Problem → Print exactly the line that contains "[6:47.50-6:48.40]", then every following line through the end of the material; include nothing else and no pictures.
—————
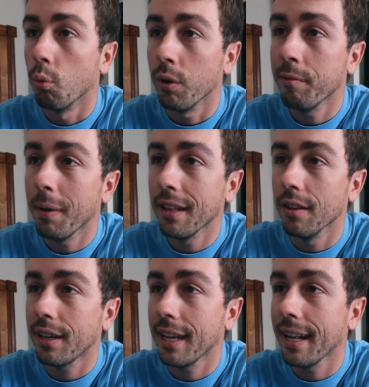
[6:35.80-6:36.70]
We've been
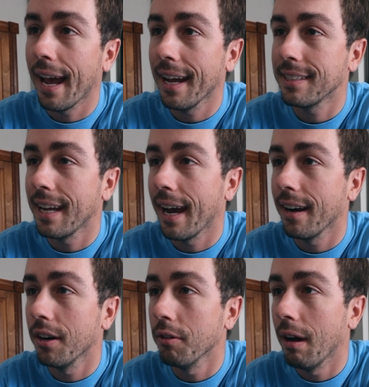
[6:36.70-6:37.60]
looking at
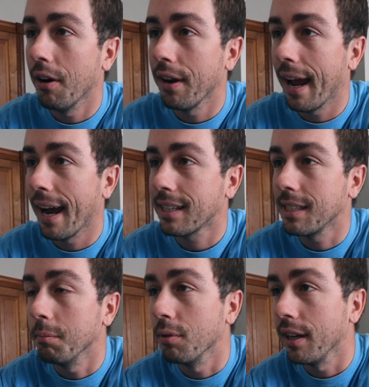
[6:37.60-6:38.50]
data around
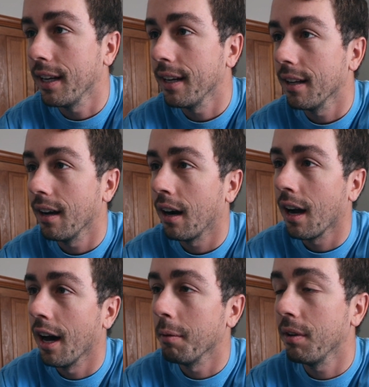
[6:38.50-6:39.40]
Axie breeding
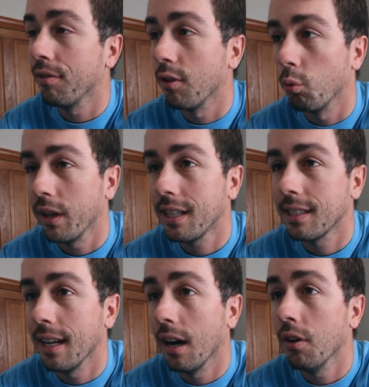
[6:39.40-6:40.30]
economy for weeks
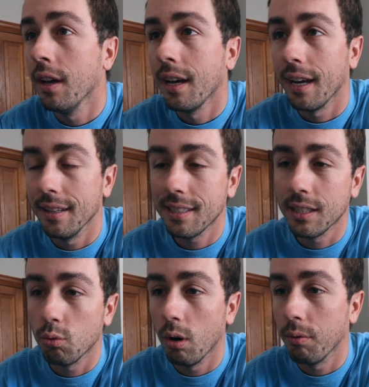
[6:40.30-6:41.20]
now, and this
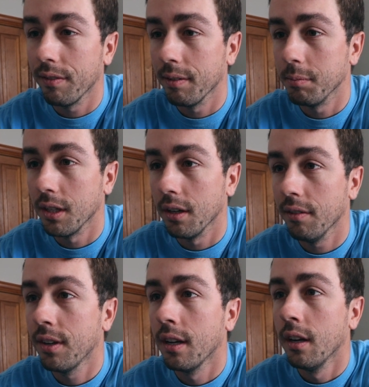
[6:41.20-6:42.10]
is what we've
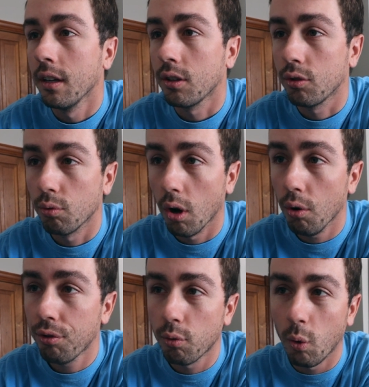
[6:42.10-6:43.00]
observed.
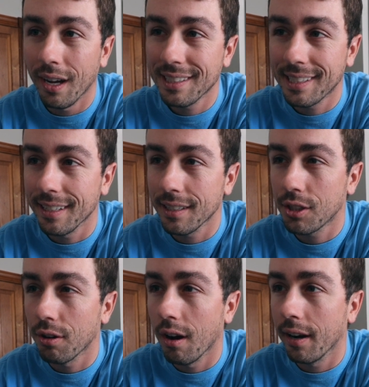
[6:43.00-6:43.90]
Growth, while still
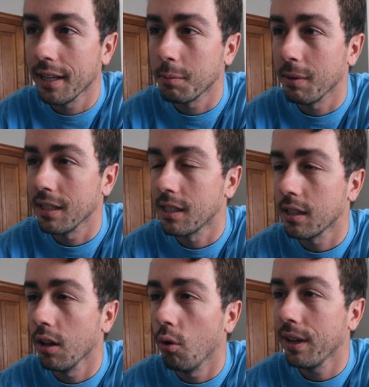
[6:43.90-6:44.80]
strong, has been
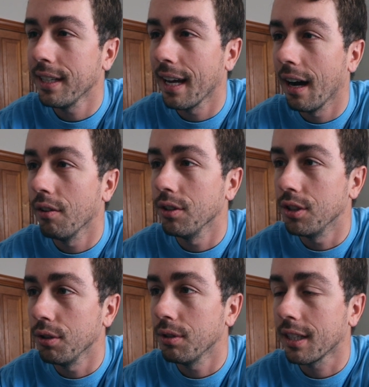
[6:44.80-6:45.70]
slowing down
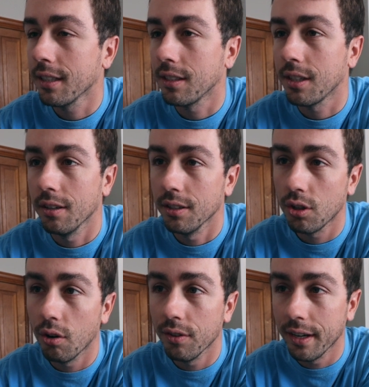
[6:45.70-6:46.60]
due to concerns
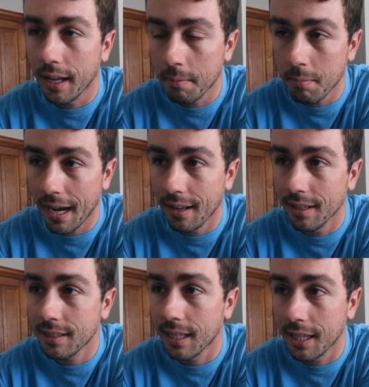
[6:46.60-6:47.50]
over an
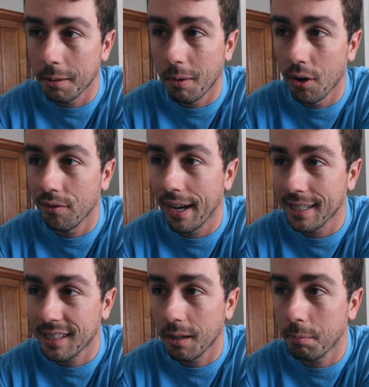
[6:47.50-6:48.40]
imbalance in the amount of
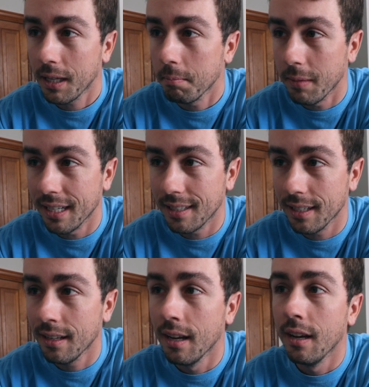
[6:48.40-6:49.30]
SLP
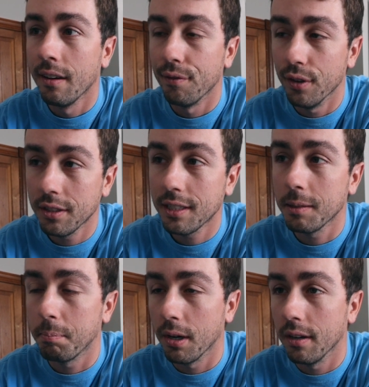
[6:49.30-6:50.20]
minted
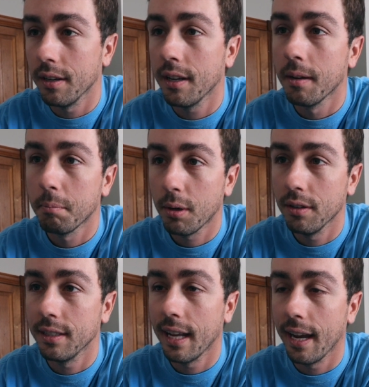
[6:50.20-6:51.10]
versus burned
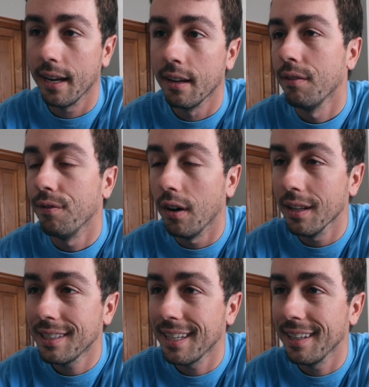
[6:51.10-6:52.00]
per day.
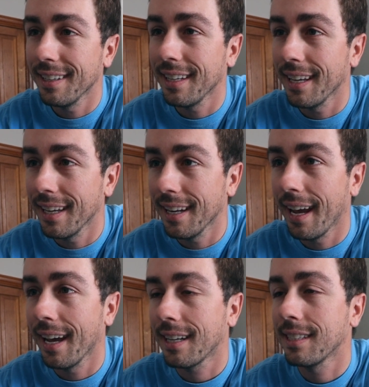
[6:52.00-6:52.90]
Volatility in
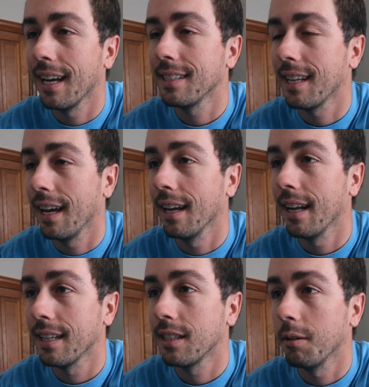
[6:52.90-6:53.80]
AXS and
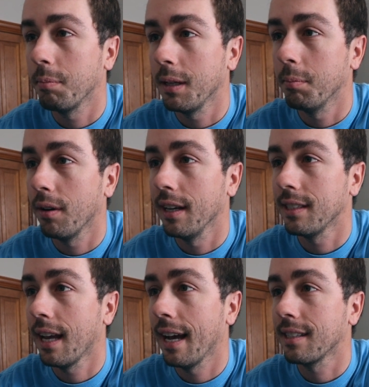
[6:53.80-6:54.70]
SLP price
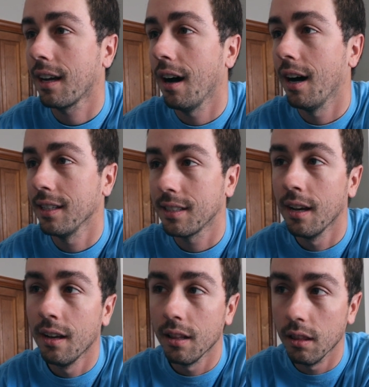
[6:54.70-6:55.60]
has caused
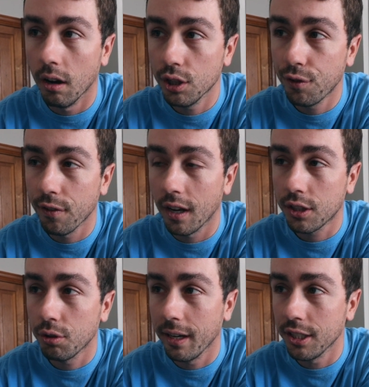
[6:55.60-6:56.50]
large
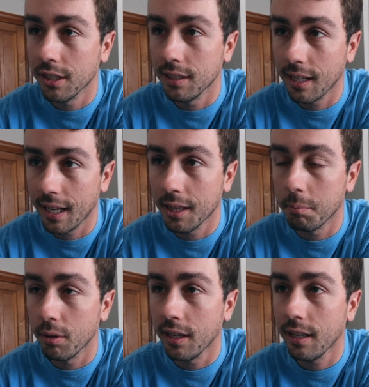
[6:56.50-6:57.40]
fluctuations in the
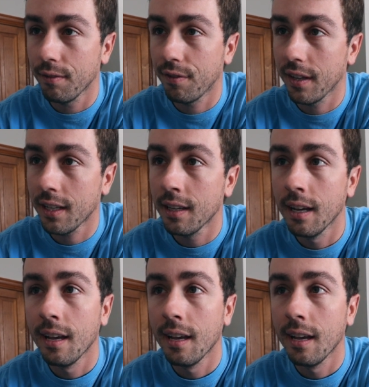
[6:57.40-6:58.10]
breeding fee.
—————
Written solution →
[6:47.50-6:48.40]
imbalance in the amount of
[6:48.40-6:49.30]
SLP
[6:49.30-6:50.20]
minted
[6:50.20-6:51.10]
versus burned
[6:51.10-6:52.00]
per day.
[6:52.00-6:52.90]
Volatility in
[6:52.90-6:53.80]
AXS and
[6:53.80-6:54.70]
SLP price
[6:54.70-6:55.60]
has caused
[6:55.60-6:56.50]
large
[6:56.50-6:57.40]
fluctuations in the
[6:57.40-6:58.10]
breeding fee.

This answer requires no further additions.